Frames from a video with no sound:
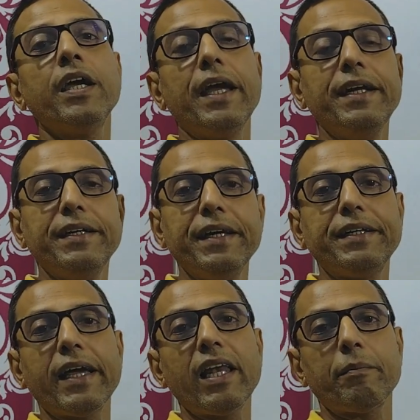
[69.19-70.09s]
in
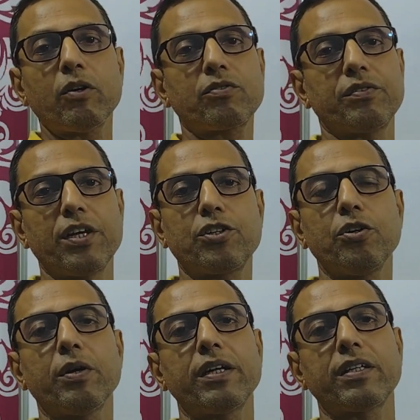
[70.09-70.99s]
detail about
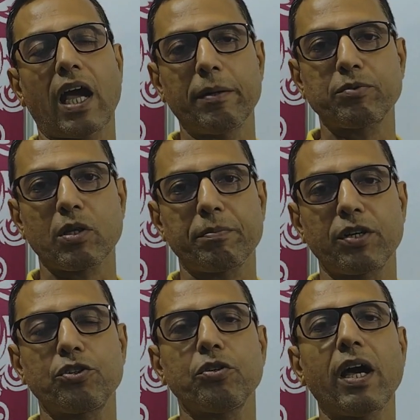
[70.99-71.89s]
ratio and types of
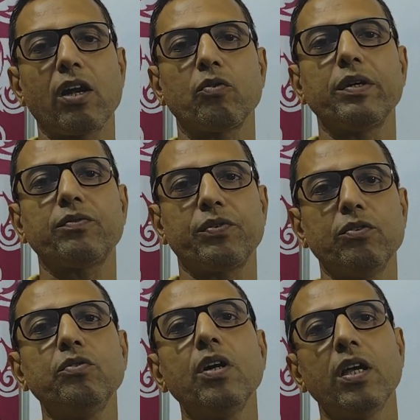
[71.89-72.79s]
ratio along with
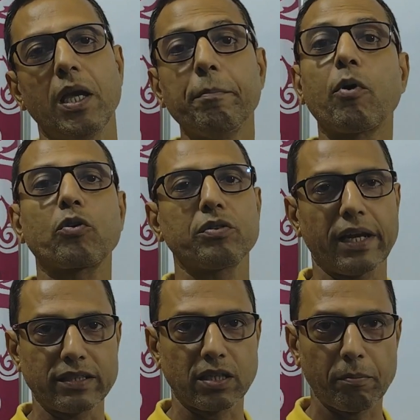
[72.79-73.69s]
few important
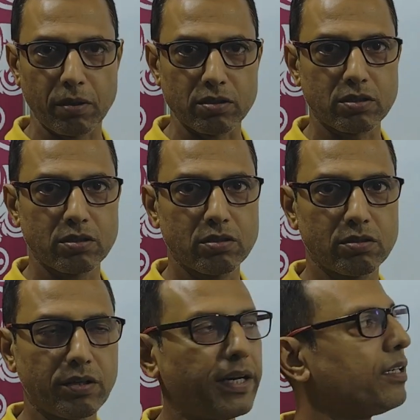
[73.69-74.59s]
examples,
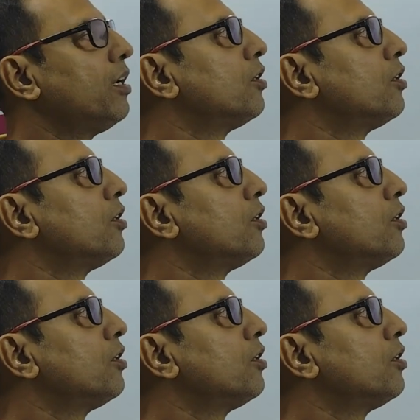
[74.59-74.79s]
right?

######

(YOUR OBJECTIVE)
Repeat the entries exactly. Any picture is to be left out.

(ANSWER TO THIS TASK)
Frames from a video with no sound:
[69.19-70.09s]
in
[70.09-70.99s]
detail about
[70.99-71.89s]
ratio and types of
[71.89-72.79s]
ratio along with
[72.79-73.69s]
few important
[73.69-74.59s]
examples,
[74.59-74.79s]
right?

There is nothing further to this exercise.